### Given information
*** Begin section ***

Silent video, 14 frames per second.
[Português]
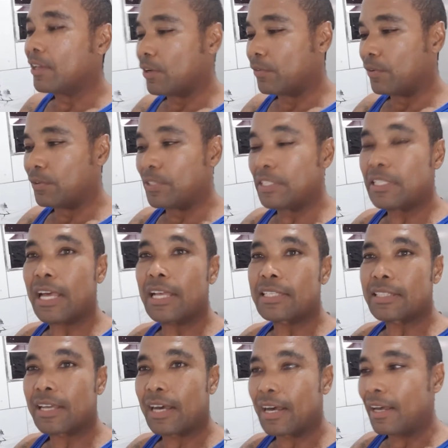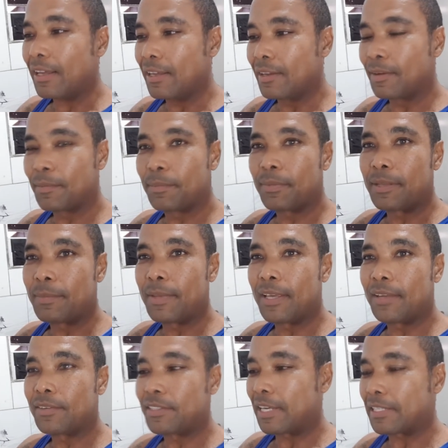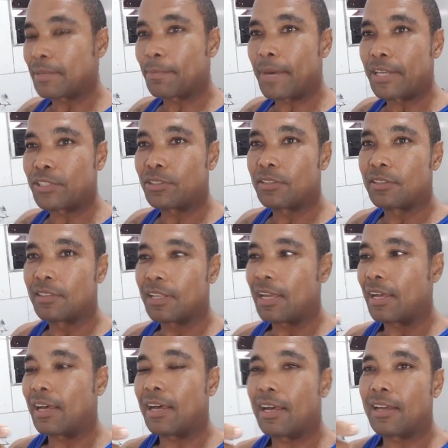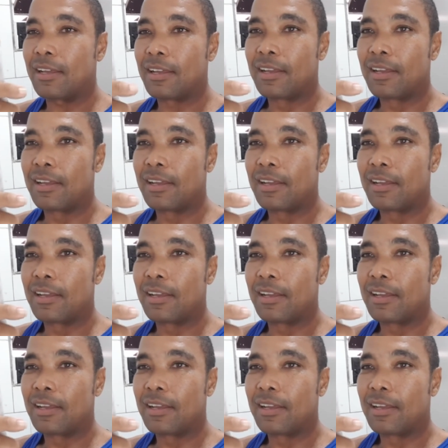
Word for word: Eu vou descascar primeiro, tirar essa parte ah,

*** End section ***

### Exercise directions
Nothing but the text is wanted: repeat the data above exactly, without its images.

### Solution for this problem
Silent video, 14 frames per second.
[Português]
Word for word: Eu vou descascar primeiro, tirar essa parte ah,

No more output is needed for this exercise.